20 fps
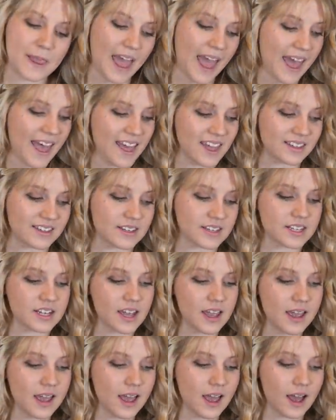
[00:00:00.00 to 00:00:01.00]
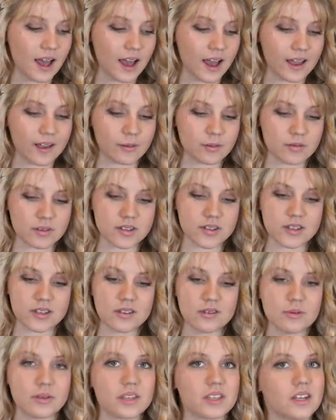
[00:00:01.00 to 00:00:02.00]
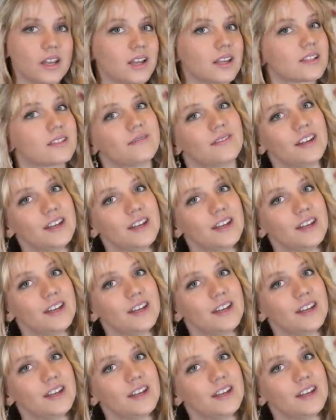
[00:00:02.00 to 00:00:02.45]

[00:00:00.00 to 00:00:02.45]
and I will see you in the next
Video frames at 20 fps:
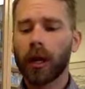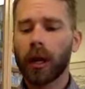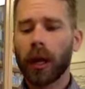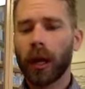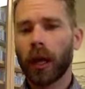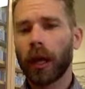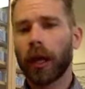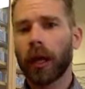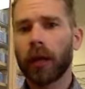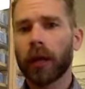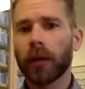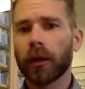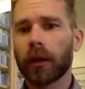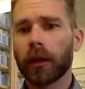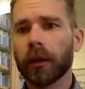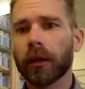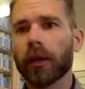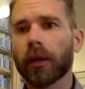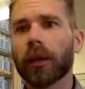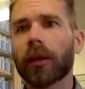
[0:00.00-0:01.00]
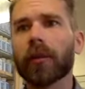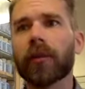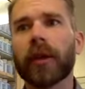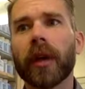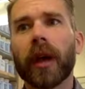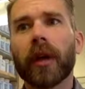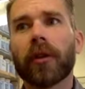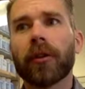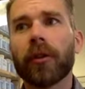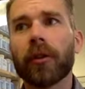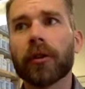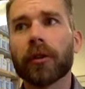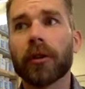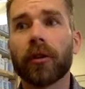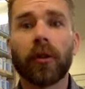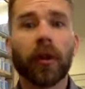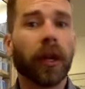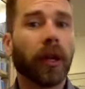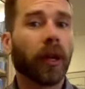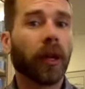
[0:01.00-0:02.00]
And you can think of that such
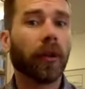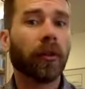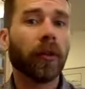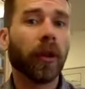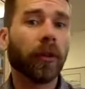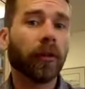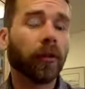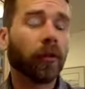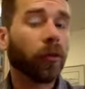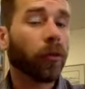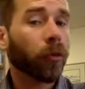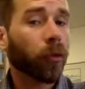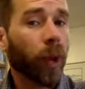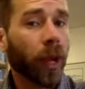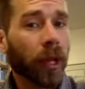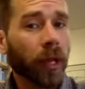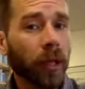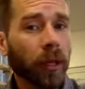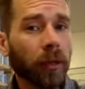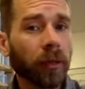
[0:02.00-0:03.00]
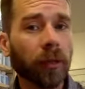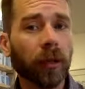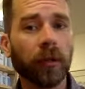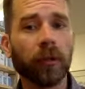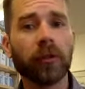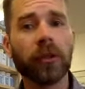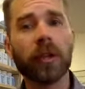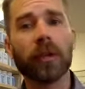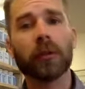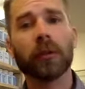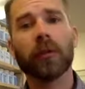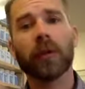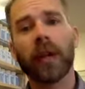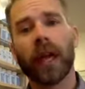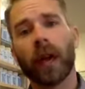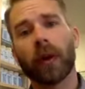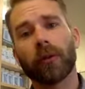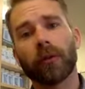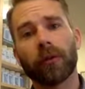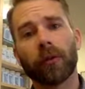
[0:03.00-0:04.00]
as like excessive sweating is qi moving
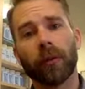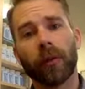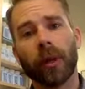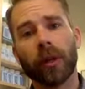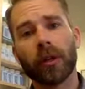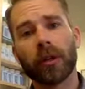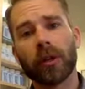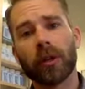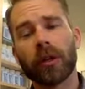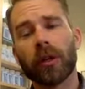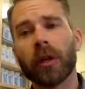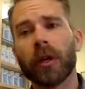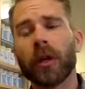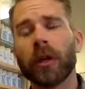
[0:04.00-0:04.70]
out too much.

....................

## Task item
In the copy, each entry above must match exactly, and no picture may be carried over.

## Task output
20 fps
[00:00:00.00 to 00:00:01.00]
[00:00:01.00 to 00:00:02.00]
[00:00:02.00 to 00:00:02.45]

[00:00:00.00 to 00:00:02.45]
and I will see you in the next
Video frames at 20 fps:
[0:00.00-0:01.00]
[0:01.00-0:02.00]
And you can think of that such
[0:02.00-0:03.00]
[0:03.00-0:04.00]
as like excessive sweating is qi moving
[0:04.00-0:04.70]
out too much.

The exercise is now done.